Directions: Where the material below has a line containing "(8.00 s to 9.00 s)", start repeating exactly, and keep going through the line containing "What the speaker", with no other lines.

Provided information START

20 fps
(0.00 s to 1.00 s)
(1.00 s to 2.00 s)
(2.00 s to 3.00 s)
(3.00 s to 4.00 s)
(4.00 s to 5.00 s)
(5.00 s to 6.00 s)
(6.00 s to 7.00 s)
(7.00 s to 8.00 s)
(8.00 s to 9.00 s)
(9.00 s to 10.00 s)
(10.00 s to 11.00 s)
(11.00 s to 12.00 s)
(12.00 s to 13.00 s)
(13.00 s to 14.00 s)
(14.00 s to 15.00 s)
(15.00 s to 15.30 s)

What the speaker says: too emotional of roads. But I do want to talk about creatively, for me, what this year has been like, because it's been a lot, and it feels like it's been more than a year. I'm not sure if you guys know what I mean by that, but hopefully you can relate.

Provided information END
Provided information START

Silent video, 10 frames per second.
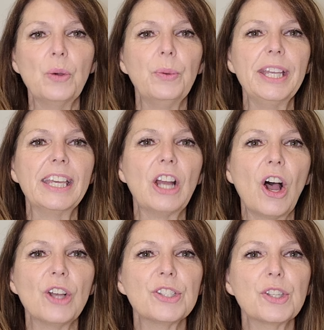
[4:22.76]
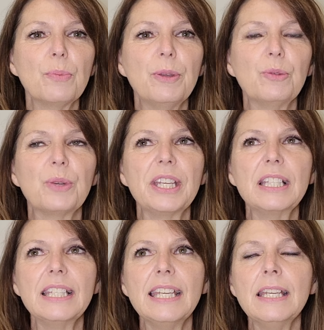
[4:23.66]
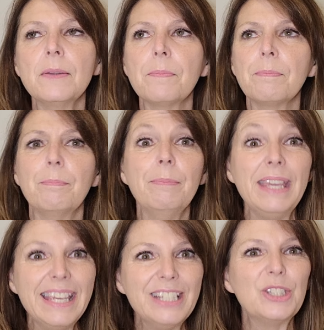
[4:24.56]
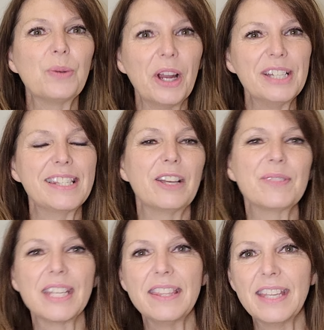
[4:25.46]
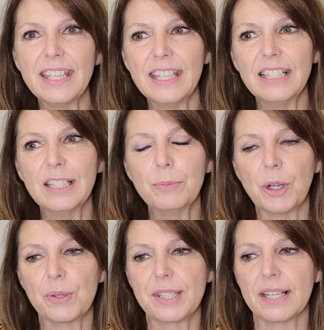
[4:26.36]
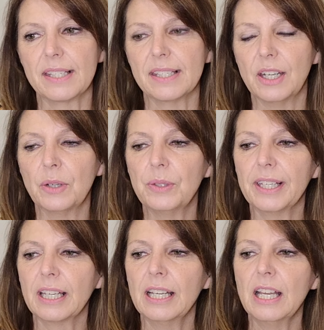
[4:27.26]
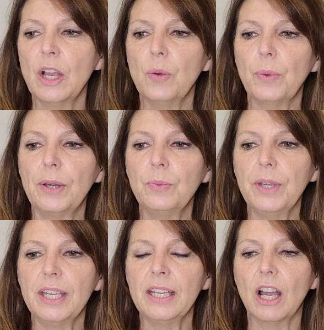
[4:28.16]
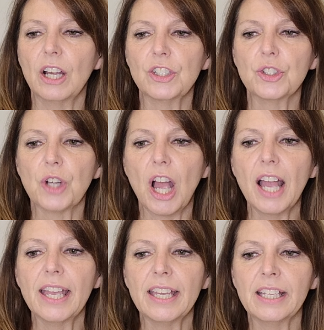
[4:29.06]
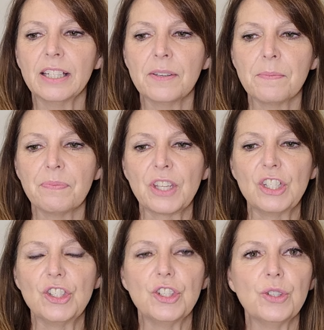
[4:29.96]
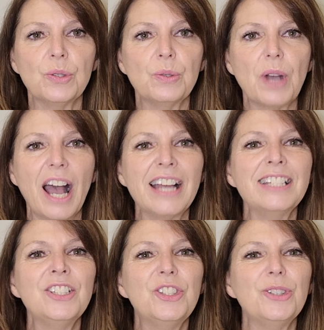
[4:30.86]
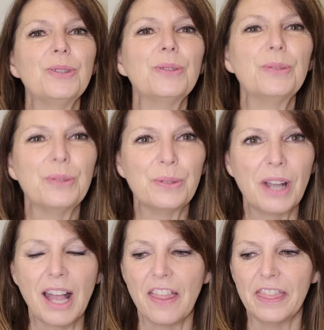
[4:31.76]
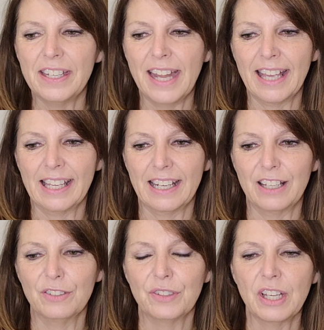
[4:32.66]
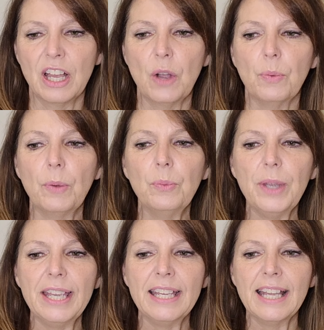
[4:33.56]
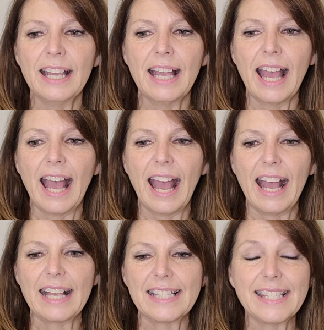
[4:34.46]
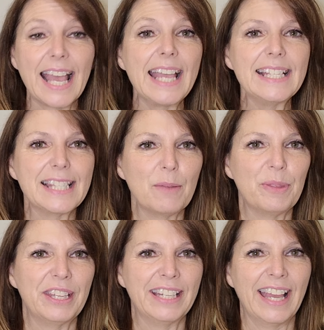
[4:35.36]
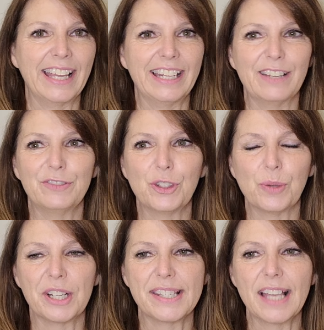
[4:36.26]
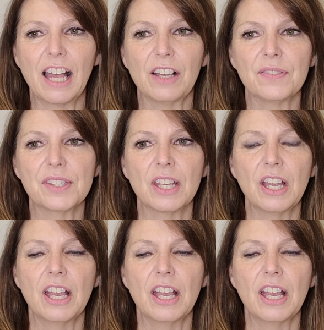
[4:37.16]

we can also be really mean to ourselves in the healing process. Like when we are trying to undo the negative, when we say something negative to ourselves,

Provided information END

Result for this task:
(8.00 s to 9.00 s)
(9.00 s to 10.00 s)
(10.00 s to 11.00 s)
(11.00 s to 12.00 s)
(12.00 s to 13.00 s)
(13.00 s to 14.00 s)
(14.00 s to 15.00 s)
(15.00 s to 15.30 s)

What the speaker says: too emotional of roads. But I do want to talk about creatively, for me, what this year has been like, because it's been a lot, and it feels like it's been more than a year. I'm not sure if you guys know what I mean by that, but hopefully you can relate.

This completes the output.